General characteristics
- Class & type: Bayfield-class attack transport
- Displacement: 8,100 tons, 16,100 tons fully loaded
- Length: 492 ft (150 m)
- Beam: 69 ft 6 in (21.18 m)
- Draft: 26 ft 6 in (8.08 m)
- Propulsion: General Electric geared turbine, 2 × Foster Wheeler D-type boilers, single propeller, designed shaft horsepower 8,500
- Speed: 18 knots
- Boats & landing craft carried: 12 × LCVP, 4 × LCM (Mk-6), 3 × LCP(L) (MK-IV)
- Capacity: 4,500 tons (180,500 cu. ft).
- Complement: Crew: 51 officers, 524 enlisted; Flag: 43 officers, 108 enlisted.; Troops: 80 officers, 1,146 enlisted;
- Armament: 2 × single 5-inch/38 cal. dual-purpose gun mounts, one fore and one aft.; 2 × twin 40 mm AA gun mounts.; 2 × single 40 mm AA gun mounts.; 18 × single 20 mm AA gun mounts.;

= USS Westmoreland =

USS Westmoreland (APA-104) was a in service with the United States Navy from 1945 to 1946. In 1947, she was sold into commercial service and was scrapped in 1973.

==History==
Westmoreland was laid down under a Maritime Commission contract (MC hull 872) on 8 December 1943 at Pascagoula, Mississippi, by Ingalls Shipbuilding, launched on 28 April 1944, and placed in reduced commission for ferrying purposes, on 12 July 1944. Shifted to Todd Shipyards of Hoboken, New Jersey, for conversion to an attack transport, the ship was decommissioned on 22 July for the duration of the yard period. Once the task of fitting the ship out as an attack transport was completed, Westmoreland was placed in commission on 18 January 1945.

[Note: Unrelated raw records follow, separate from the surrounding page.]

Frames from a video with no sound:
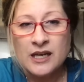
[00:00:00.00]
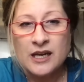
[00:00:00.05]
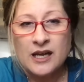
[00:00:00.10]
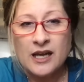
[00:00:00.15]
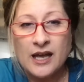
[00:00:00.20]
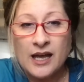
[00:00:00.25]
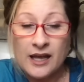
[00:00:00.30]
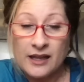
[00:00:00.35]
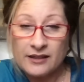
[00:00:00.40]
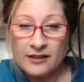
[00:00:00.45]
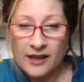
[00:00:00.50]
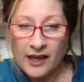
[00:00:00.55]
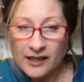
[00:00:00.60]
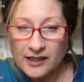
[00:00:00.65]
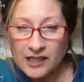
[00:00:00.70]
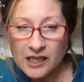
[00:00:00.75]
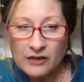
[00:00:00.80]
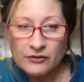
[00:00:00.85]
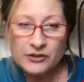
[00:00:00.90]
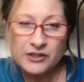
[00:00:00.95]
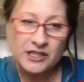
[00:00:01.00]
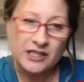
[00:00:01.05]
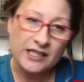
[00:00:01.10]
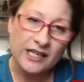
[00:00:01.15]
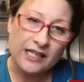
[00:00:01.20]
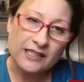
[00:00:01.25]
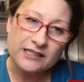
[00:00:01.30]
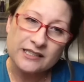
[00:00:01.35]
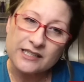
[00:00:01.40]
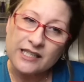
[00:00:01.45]
And that covers the
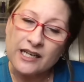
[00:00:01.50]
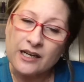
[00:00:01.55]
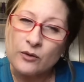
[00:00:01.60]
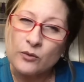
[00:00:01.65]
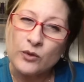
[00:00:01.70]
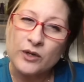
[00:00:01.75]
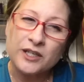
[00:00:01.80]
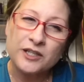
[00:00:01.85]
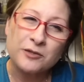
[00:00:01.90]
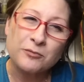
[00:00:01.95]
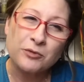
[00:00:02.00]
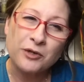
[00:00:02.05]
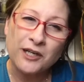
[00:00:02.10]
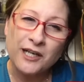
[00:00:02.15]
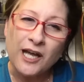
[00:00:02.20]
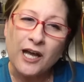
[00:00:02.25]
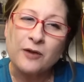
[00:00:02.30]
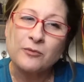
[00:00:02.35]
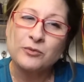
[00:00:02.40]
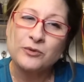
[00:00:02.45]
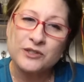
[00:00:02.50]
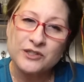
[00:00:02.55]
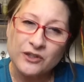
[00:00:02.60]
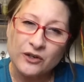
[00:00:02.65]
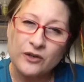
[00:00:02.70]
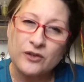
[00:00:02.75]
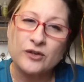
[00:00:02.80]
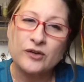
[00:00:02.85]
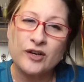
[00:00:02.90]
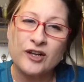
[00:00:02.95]
next thing I wanted to bring up was,
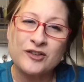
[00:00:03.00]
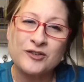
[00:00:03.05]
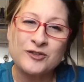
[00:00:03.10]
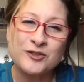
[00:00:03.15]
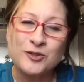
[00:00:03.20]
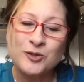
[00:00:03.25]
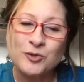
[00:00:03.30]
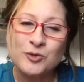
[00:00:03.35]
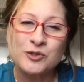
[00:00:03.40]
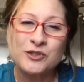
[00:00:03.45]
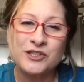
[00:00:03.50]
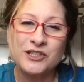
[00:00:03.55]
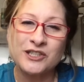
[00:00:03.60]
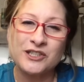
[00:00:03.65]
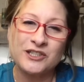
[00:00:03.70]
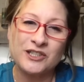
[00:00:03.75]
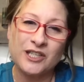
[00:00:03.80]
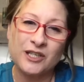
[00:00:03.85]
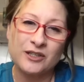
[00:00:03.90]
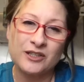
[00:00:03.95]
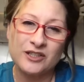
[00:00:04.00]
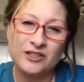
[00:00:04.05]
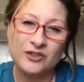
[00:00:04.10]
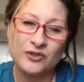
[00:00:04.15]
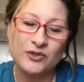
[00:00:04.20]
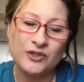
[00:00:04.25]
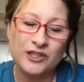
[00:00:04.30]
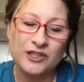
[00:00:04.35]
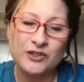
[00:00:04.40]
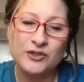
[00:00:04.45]
are there other tools that
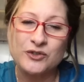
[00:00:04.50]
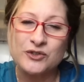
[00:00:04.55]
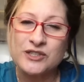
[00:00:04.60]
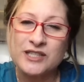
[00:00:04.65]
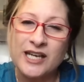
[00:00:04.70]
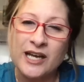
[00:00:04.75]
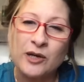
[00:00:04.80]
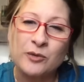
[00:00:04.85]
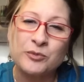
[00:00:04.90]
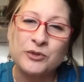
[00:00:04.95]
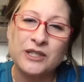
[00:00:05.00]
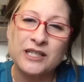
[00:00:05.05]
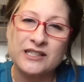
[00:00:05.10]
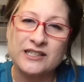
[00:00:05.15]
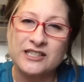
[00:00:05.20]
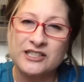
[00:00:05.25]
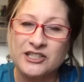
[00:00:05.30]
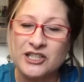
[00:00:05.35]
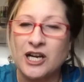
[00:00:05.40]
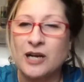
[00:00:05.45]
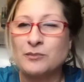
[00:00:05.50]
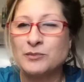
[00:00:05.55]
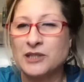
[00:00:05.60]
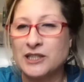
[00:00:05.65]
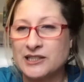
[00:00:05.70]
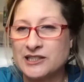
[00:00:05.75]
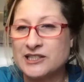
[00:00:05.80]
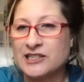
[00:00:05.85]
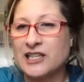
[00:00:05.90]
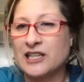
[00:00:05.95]
you can use to help you get the job
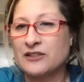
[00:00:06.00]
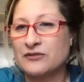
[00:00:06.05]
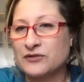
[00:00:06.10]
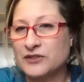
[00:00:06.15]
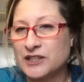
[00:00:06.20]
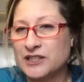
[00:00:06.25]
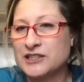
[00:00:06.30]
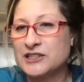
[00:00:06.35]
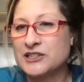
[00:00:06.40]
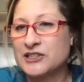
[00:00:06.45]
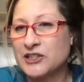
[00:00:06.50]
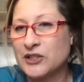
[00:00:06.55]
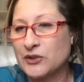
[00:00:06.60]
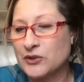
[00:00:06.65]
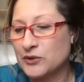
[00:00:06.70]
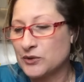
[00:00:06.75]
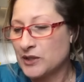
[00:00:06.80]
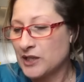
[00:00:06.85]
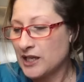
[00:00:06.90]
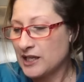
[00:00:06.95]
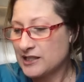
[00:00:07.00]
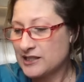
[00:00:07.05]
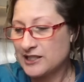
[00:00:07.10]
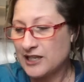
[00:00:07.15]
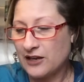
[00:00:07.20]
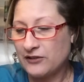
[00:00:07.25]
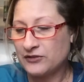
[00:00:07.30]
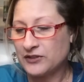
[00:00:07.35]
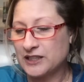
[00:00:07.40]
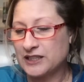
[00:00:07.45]
done safely? So
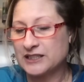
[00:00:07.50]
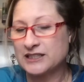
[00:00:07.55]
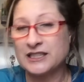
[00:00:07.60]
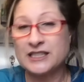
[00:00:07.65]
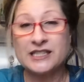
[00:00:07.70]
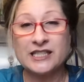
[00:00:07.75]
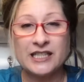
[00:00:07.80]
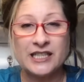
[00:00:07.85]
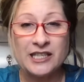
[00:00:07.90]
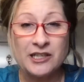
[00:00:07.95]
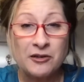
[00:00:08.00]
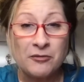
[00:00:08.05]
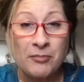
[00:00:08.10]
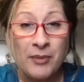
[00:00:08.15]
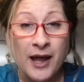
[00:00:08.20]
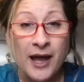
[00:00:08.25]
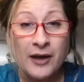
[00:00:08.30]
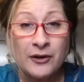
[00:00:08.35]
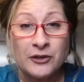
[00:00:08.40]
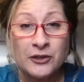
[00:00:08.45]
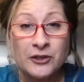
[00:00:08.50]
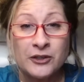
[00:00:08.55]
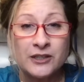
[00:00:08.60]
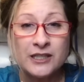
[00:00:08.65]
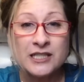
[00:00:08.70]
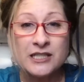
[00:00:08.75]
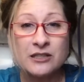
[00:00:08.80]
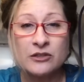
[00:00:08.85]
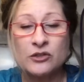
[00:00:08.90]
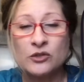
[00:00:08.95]
definitely the ear powder
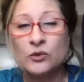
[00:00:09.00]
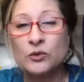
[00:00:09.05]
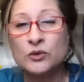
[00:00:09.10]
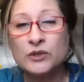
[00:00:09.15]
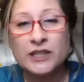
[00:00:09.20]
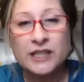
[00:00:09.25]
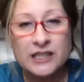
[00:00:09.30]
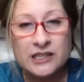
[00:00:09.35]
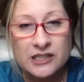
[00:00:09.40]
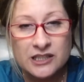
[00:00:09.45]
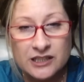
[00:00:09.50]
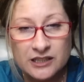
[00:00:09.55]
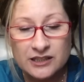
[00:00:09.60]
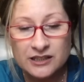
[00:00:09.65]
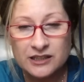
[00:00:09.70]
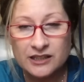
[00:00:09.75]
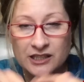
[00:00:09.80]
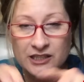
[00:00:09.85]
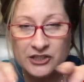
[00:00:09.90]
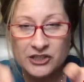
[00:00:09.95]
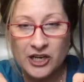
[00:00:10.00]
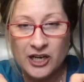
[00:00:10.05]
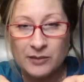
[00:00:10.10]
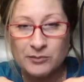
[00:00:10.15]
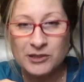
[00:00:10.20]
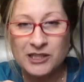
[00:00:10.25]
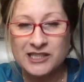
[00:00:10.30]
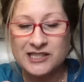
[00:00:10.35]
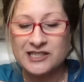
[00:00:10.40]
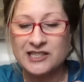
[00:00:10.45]
is a tool to get the job
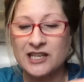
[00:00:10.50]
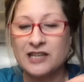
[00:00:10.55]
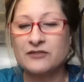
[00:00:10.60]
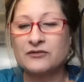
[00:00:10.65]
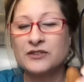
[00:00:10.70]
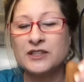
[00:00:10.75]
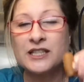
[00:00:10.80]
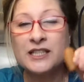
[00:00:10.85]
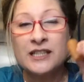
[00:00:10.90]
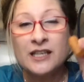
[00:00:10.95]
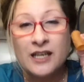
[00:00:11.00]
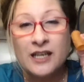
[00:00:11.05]
done safely.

After spending most of February on shakedown in Chesapeake Bay, Westmoreland sailed for the Pacific on 22 February and arrived at the eastern entrance to the Panama Canal on the 27th. After transiting the canal, the attack transport pushed on for the Hawaiian Islands and reached Pearl Harbor on 14 March.

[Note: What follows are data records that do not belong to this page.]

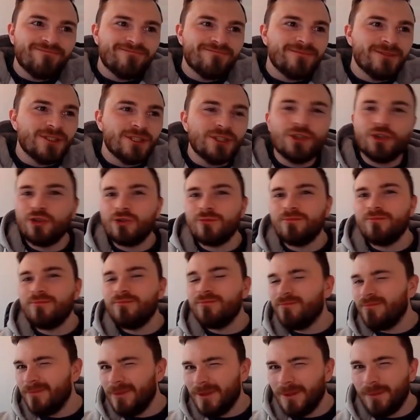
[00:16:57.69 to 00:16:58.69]

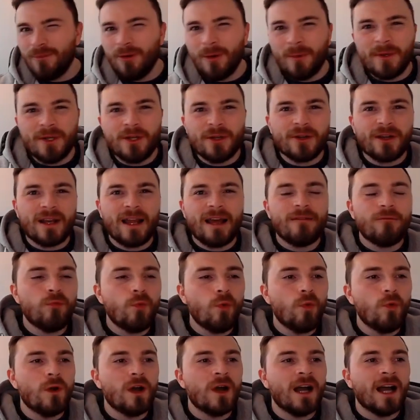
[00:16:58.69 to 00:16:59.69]
You're probably not going to have
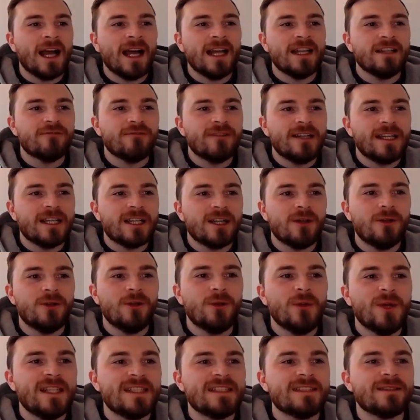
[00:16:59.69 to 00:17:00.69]
Walker and Rico
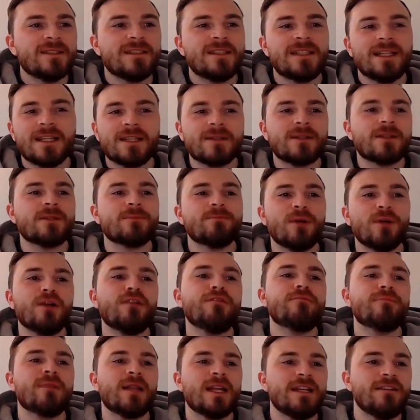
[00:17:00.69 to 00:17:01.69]
Lewis because they
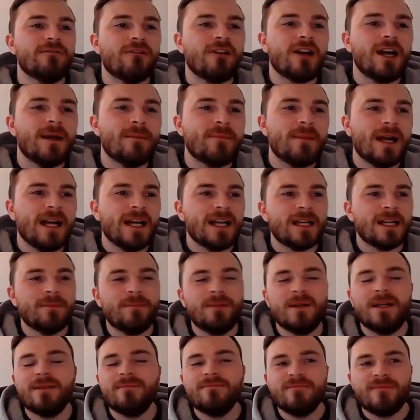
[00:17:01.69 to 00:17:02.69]
both play right back.
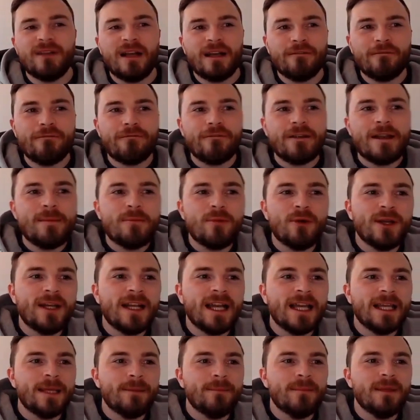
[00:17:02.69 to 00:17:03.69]
But at
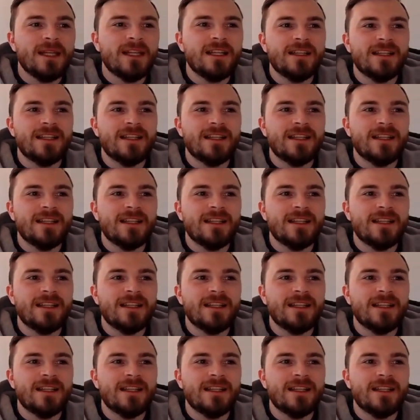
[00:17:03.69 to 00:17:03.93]
3.8 million,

===Transport and training operations===
After training in Hawaiian waters, the ship returned to the west coast at the end of May for voyage repairs at San Pedro, California. In mid-June, she shifted northward to load troops and cargo at Portland, Oregon, for transportation to Hawaii. Westmoreland subsequently conducted one round-trip voyage between Pearl Harbor and San Francisco in July and then spent most of the first half of the month of August on exercises and further training in Hawaiian waters. During that time, the Japanese, worn down by ceaseless Allied pounding from the air and from the sea, surrendered on 15 August 1945.

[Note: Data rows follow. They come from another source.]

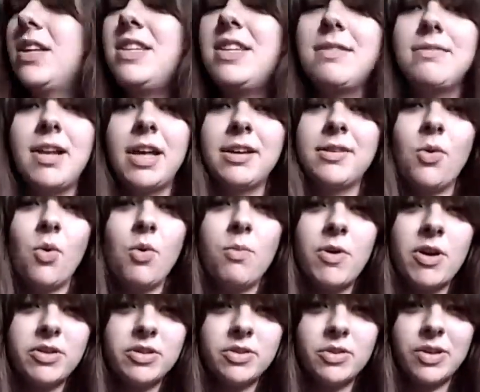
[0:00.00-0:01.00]
like
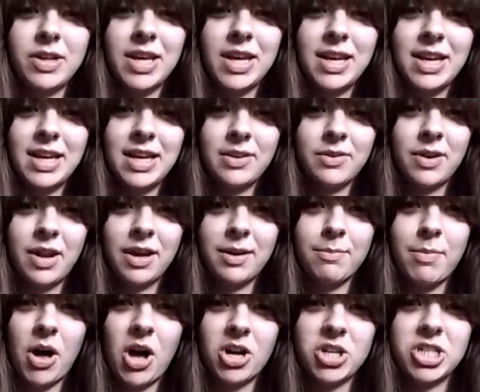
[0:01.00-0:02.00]
almost or nearly, or like
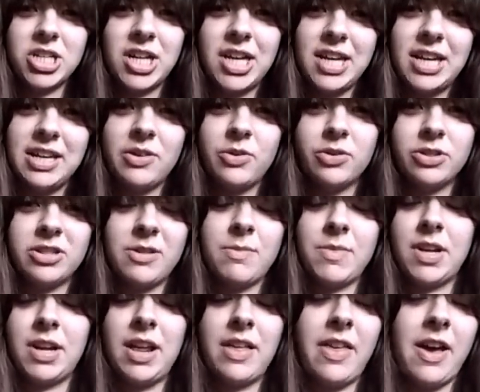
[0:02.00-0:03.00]
partially or
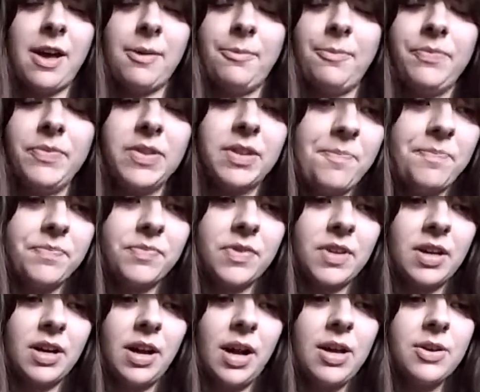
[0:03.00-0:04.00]
something like that.
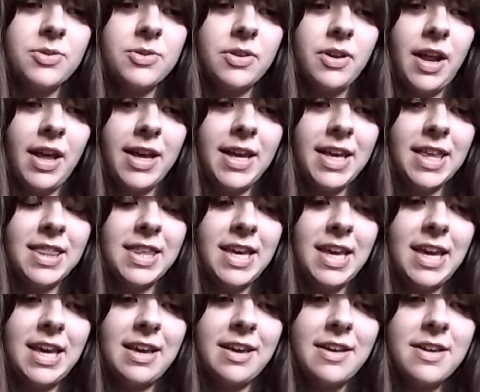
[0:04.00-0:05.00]
I also like
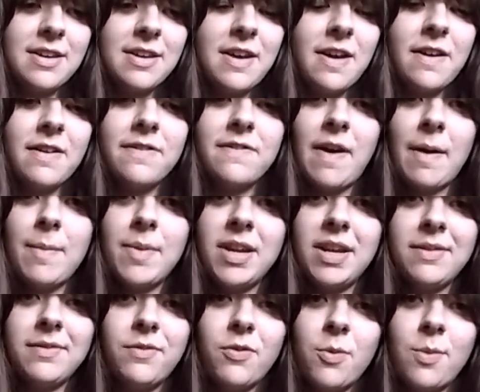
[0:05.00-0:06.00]
the
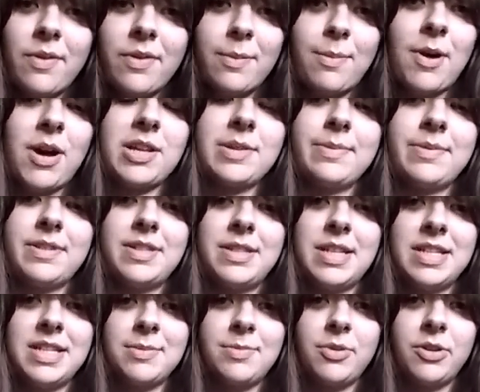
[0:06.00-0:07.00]
feminine form of the past
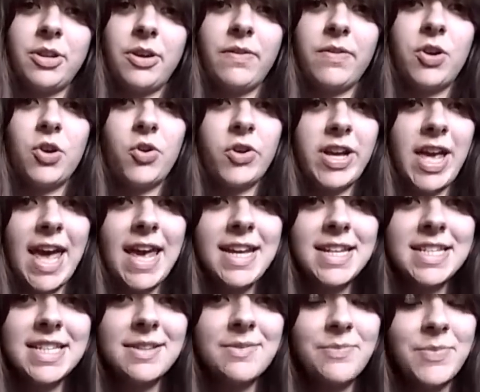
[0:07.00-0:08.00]
participle of
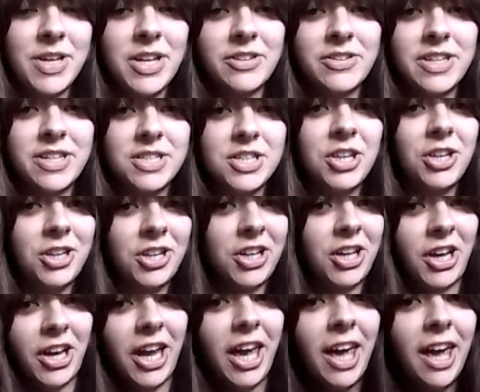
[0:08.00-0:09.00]
create, because it's
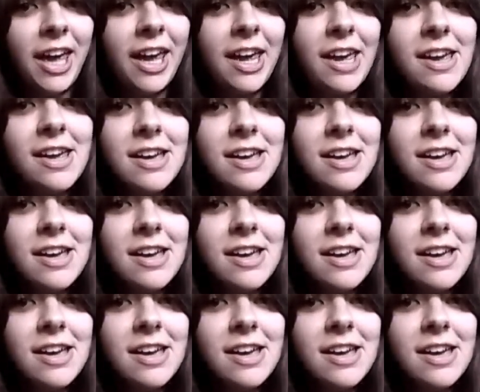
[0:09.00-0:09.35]
créer,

===Occupation and demobilization missions===
Although Westmoreland had been commissioned too late to participate in combat against the Japanese in the Pacific, she nevertheless did take part in the massive reverse movement of men back to the United States, Operation Magic Carpet. The attack transport subsequently called at Manila, in the Philippines, and Sasebo, Japan, operating with Transport Squadron 22, and brought back troops to Portland, before she returned to the Philippines once more. She carried a draft of troops from Samar to San Francisco before heading for the East Coast of the United States. She transited the Panama Canal on 8 April 1946 and arrived at Norfolk five days later.

===Decommissioning and fate===
Westmoreland was decommissioned there on 5 June 1946 and was struck from the Navy List on 19 June. Acquired by the Isthmian Steamship Company (later called Isthmian Lines) in July 1947, Westmoreland was renamed Steel King. The former attack transport carried general cargo for her company until she was sold for scrap in 1973.